This task calls for the lines below starting at the one containing "Frames from a" and ending at the one containing "Lip reading: and", repeated exactly with both ends kept and pictures left out.

§ §

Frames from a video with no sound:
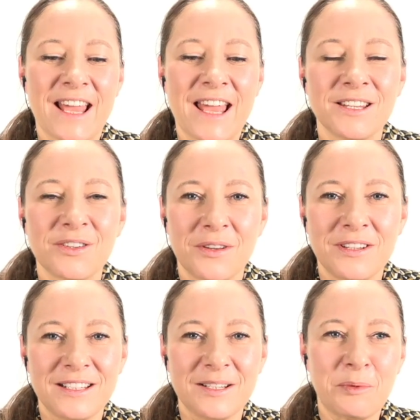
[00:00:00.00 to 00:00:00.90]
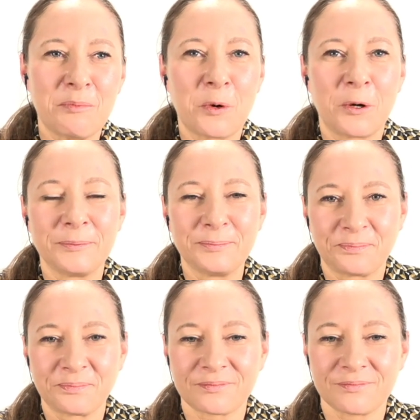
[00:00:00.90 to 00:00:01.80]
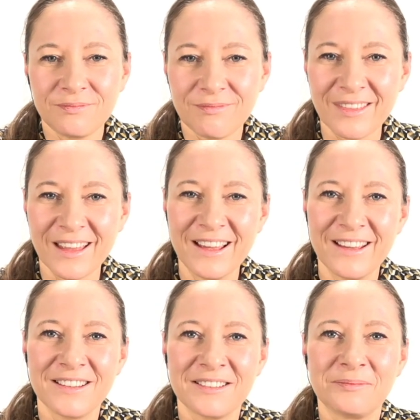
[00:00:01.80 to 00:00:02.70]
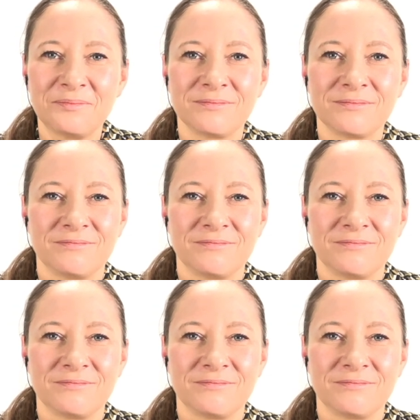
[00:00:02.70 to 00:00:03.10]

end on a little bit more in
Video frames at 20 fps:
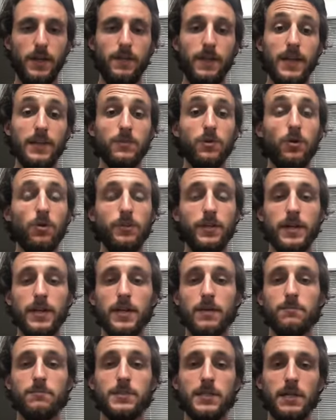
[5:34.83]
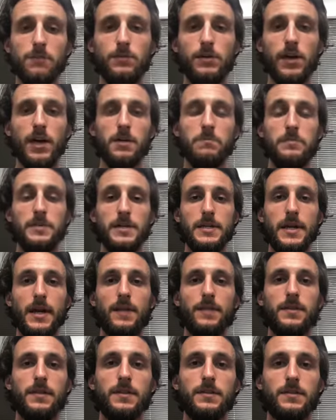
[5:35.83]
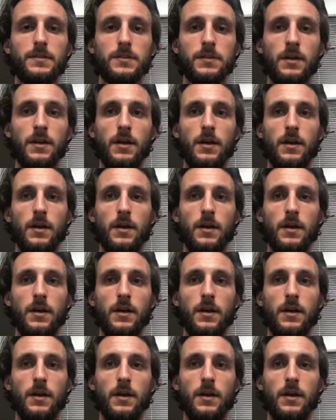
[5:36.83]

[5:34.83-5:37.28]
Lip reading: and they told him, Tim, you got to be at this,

§ §

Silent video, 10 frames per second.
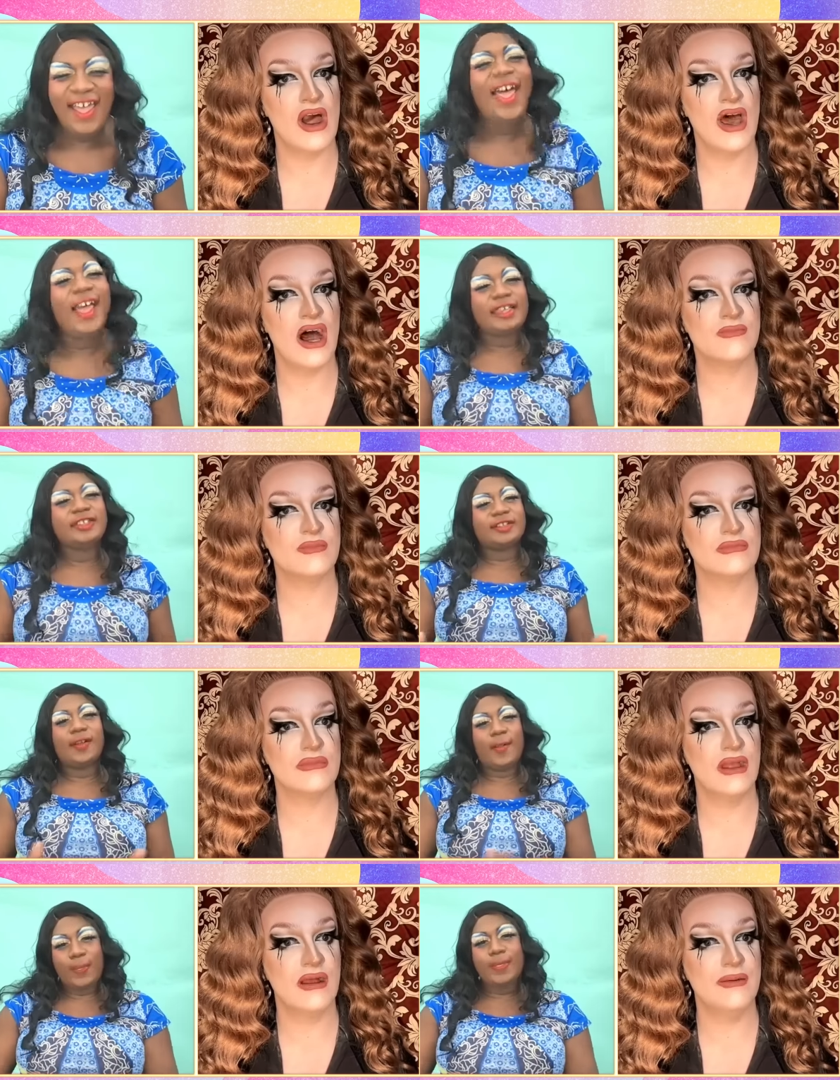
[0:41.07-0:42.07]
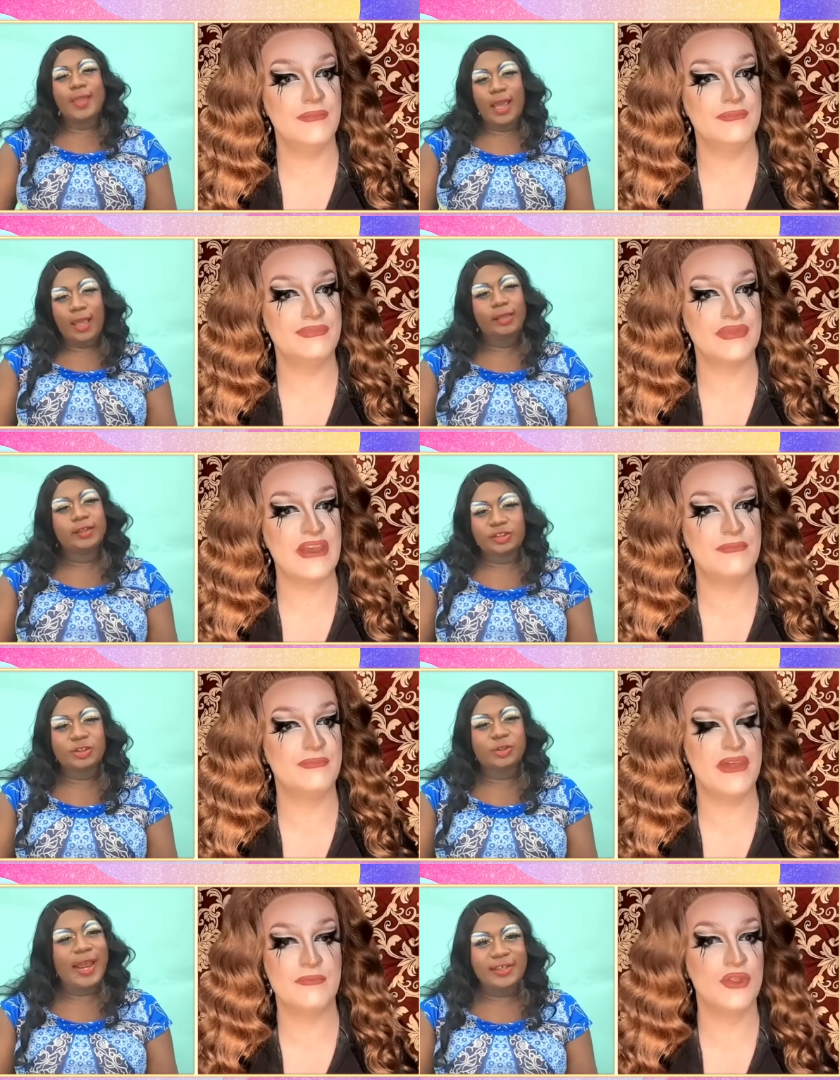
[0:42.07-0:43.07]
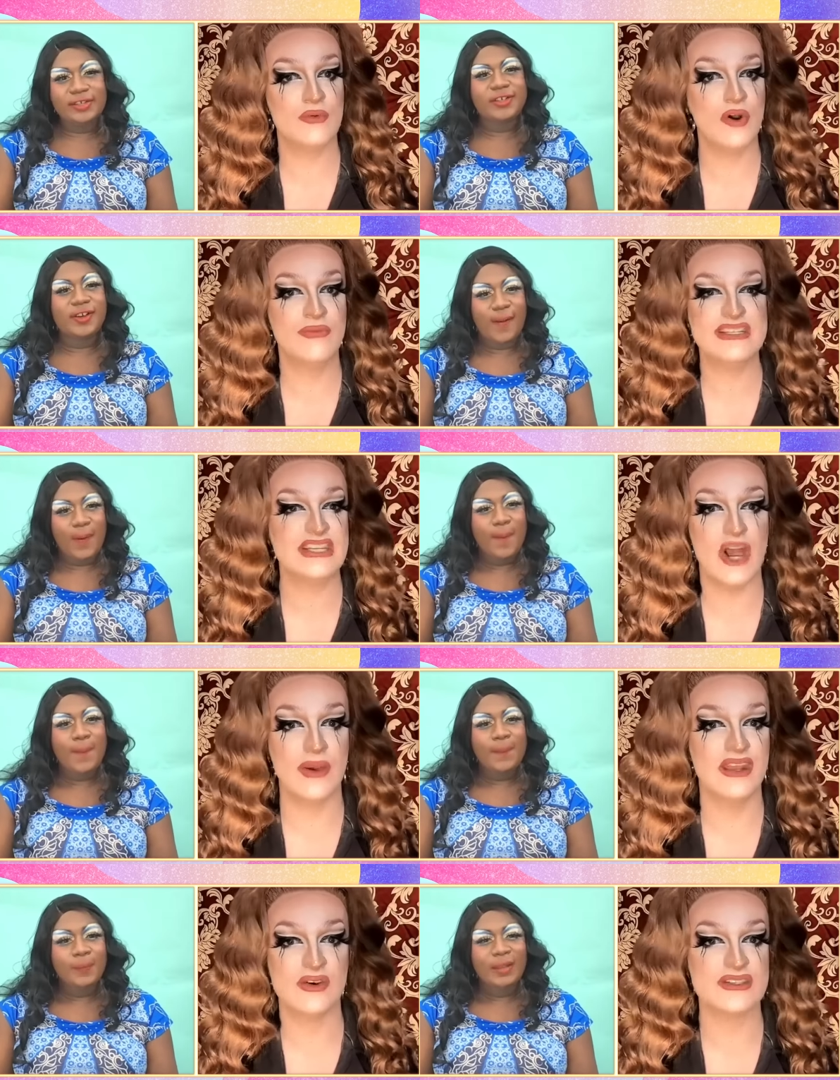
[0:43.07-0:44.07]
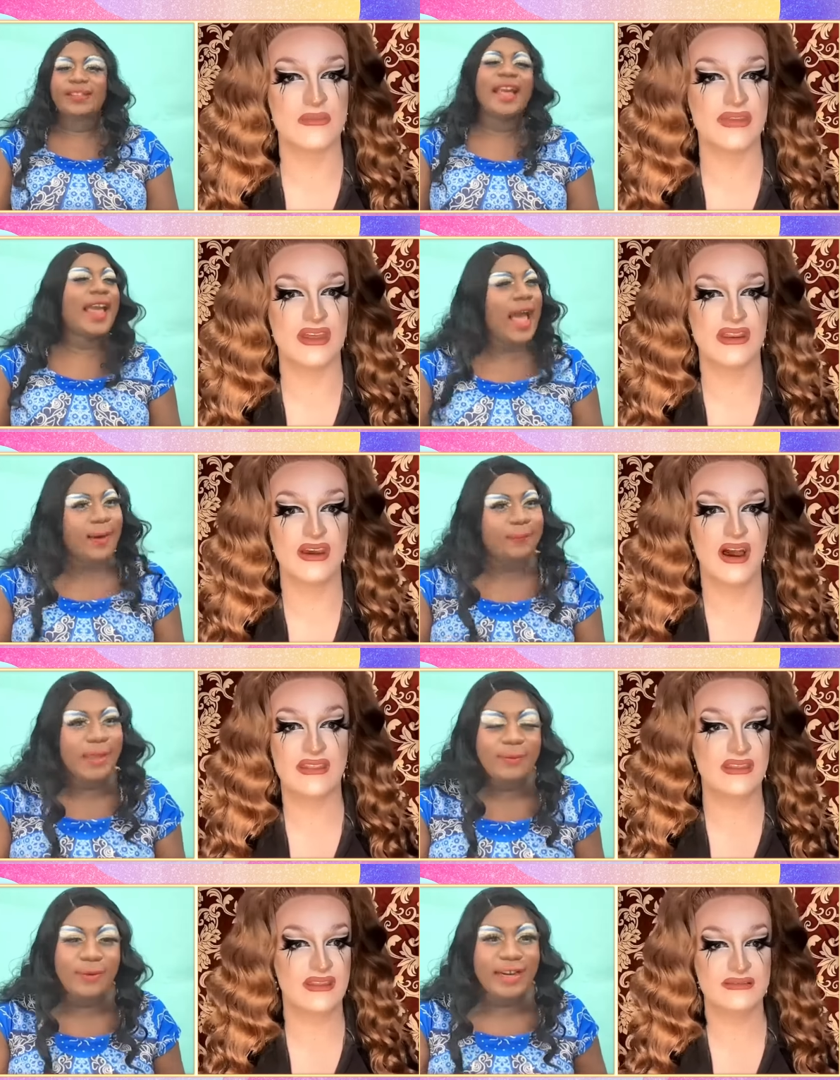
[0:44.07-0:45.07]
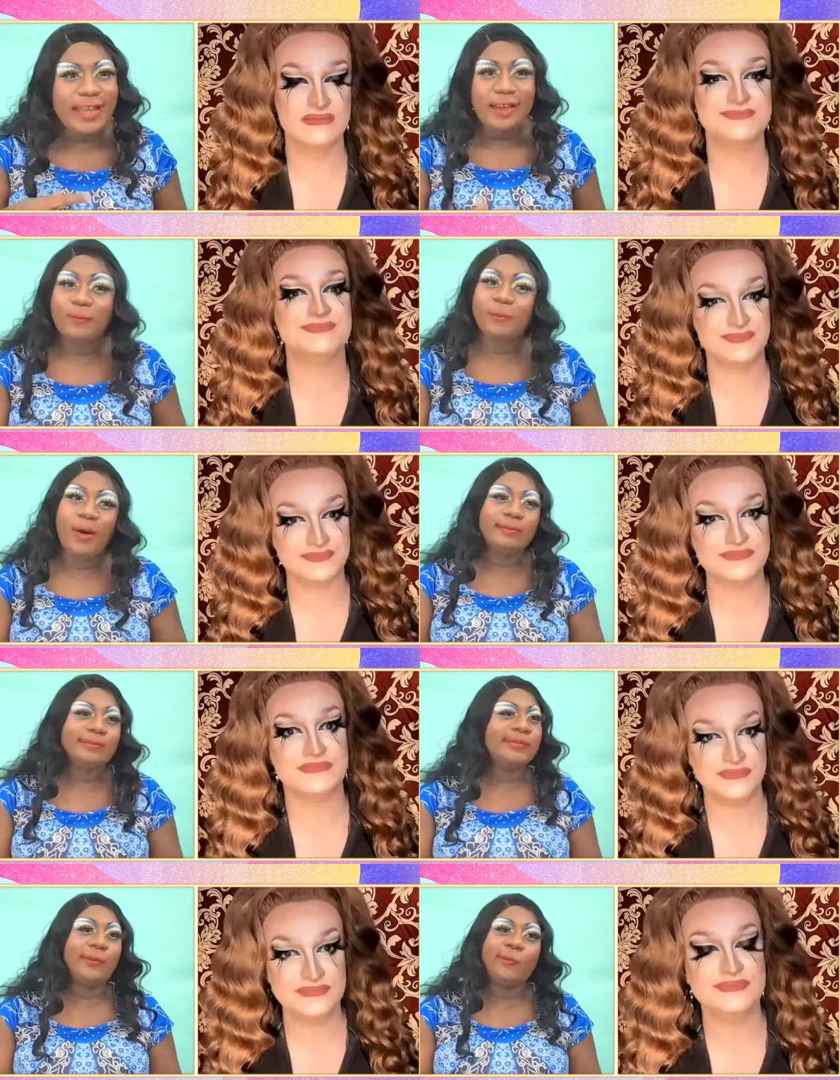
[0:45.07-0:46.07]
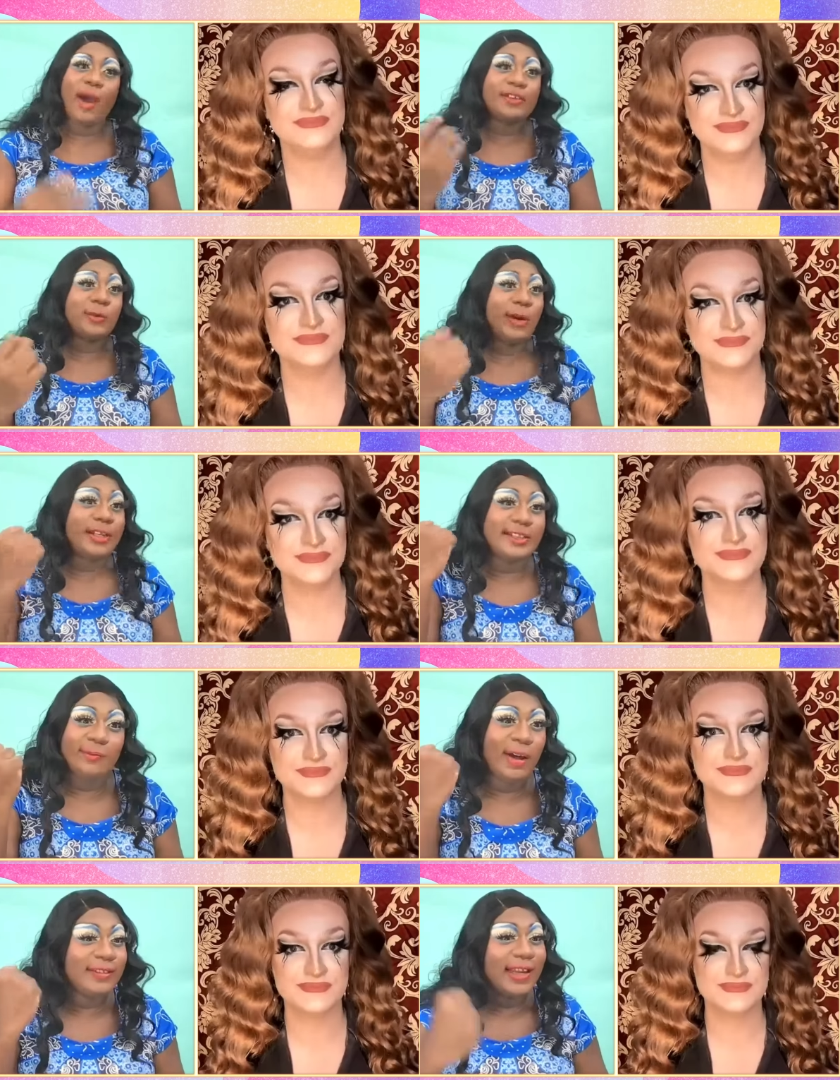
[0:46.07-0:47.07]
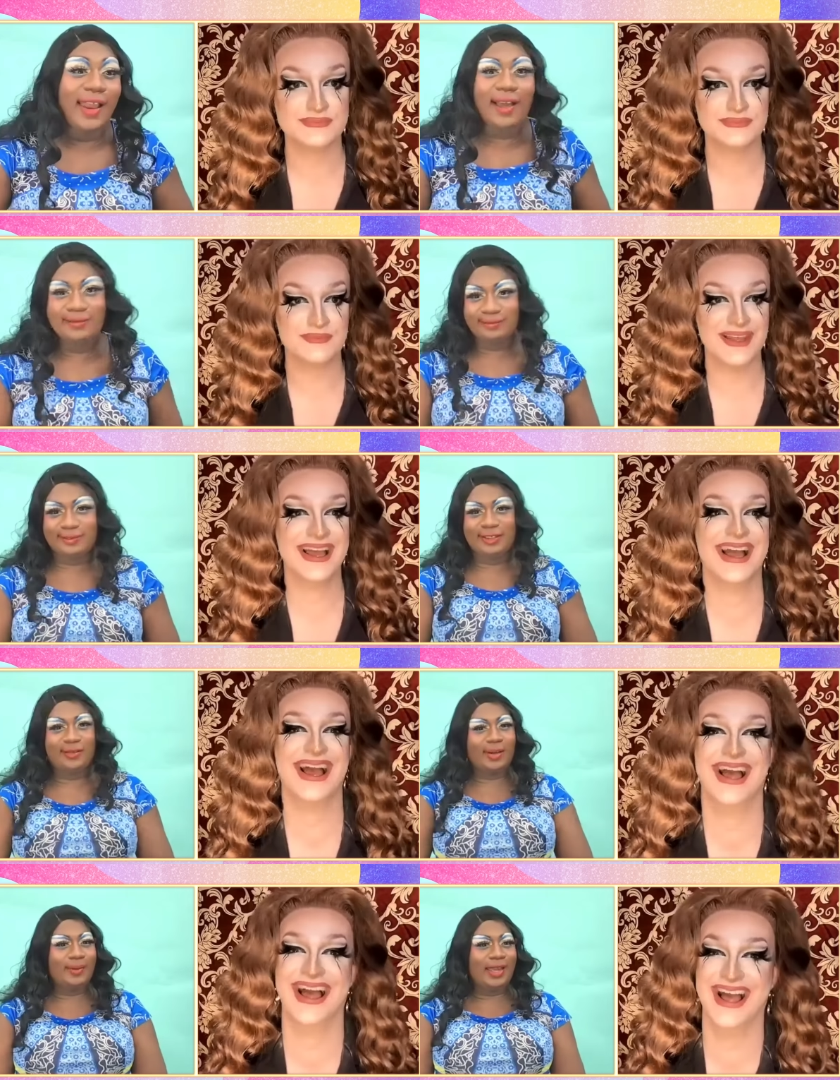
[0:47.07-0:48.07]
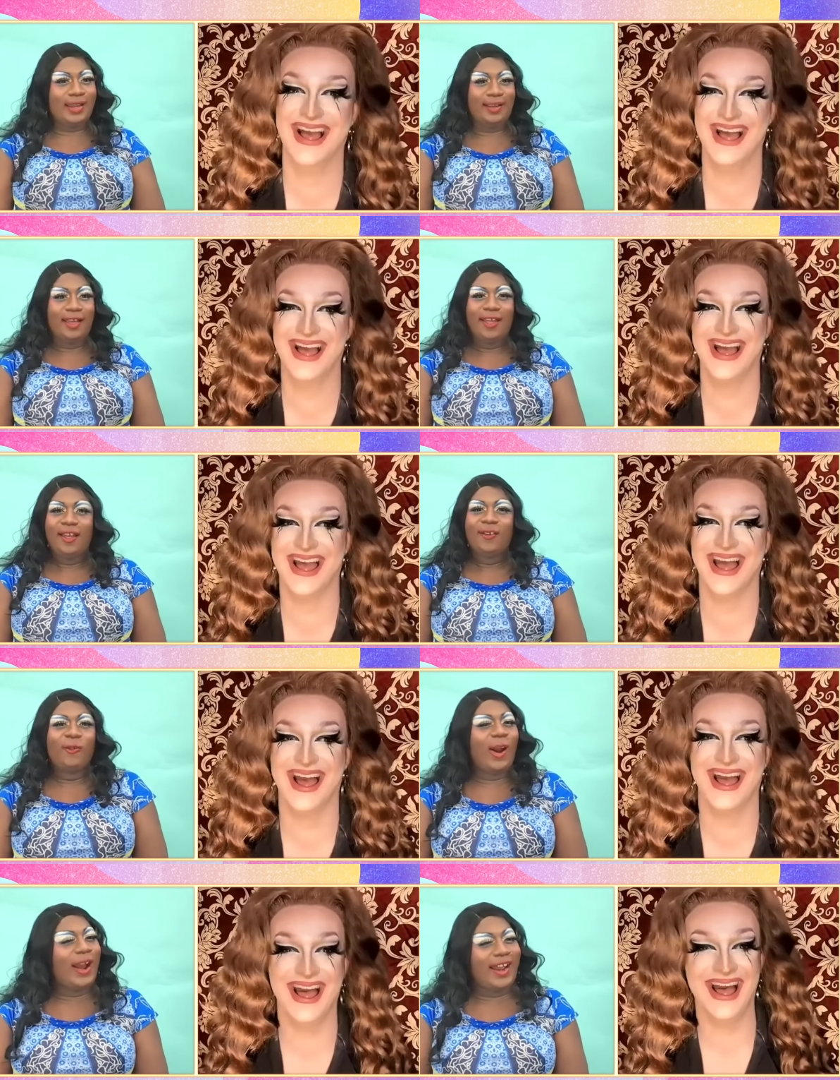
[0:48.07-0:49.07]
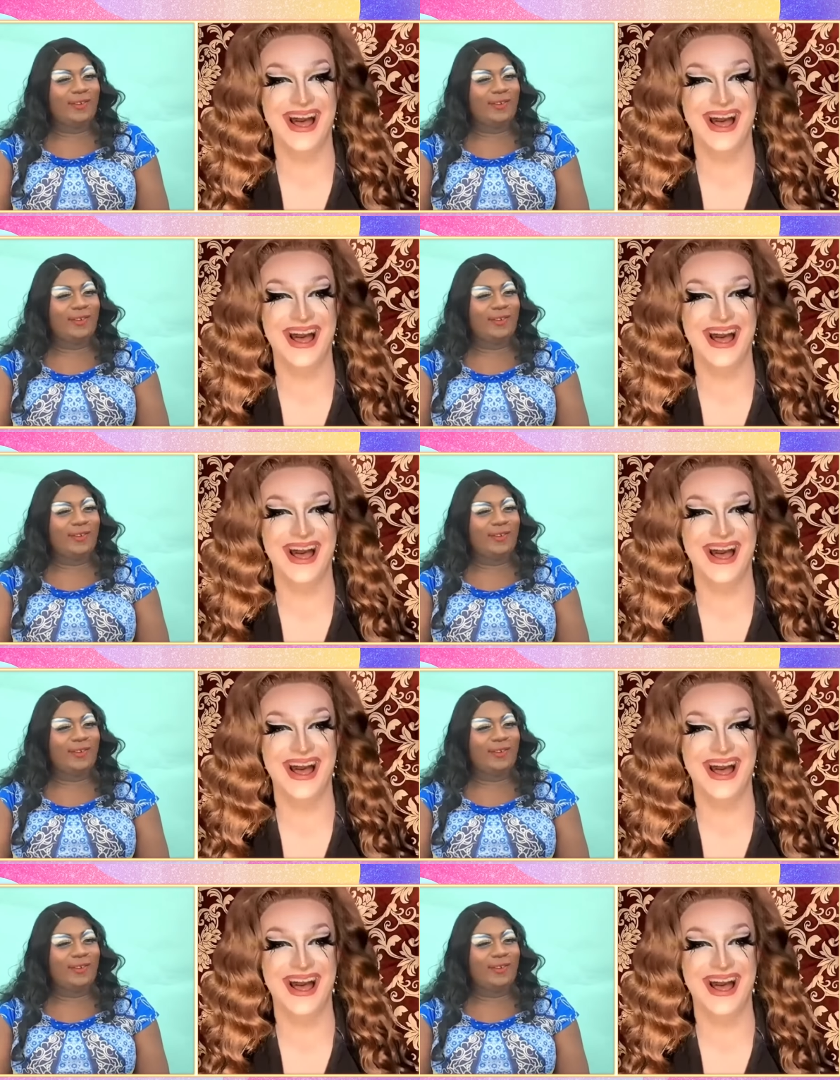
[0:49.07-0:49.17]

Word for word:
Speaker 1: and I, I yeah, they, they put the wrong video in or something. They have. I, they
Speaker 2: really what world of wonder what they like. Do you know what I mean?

§ §

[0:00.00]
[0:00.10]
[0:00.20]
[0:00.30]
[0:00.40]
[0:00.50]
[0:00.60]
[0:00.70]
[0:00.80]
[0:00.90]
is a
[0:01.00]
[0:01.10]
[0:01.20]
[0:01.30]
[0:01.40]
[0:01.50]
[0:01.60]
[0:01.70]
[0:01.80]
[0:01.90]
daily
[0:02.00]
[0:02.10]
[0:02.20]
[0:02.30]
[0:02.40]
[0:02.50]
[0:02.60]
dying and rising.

§ §

Response to this task.
Frames from a video with no sound:
[00:00:00.00 to 00:00:00.90]
[00:00:00.90 to 00:00:01.80]
[00:00:01.80 to 00:00:02.70]
[00:00:02.70 to 00:00:03.10]

end on a little bit more in
Video frames at 20 fps:
[5:34.83]
[5:35.83]
[5:36.83]

[5:34.83-5:37.28]
Lip reading: and they told him, Tim, you got to be at this,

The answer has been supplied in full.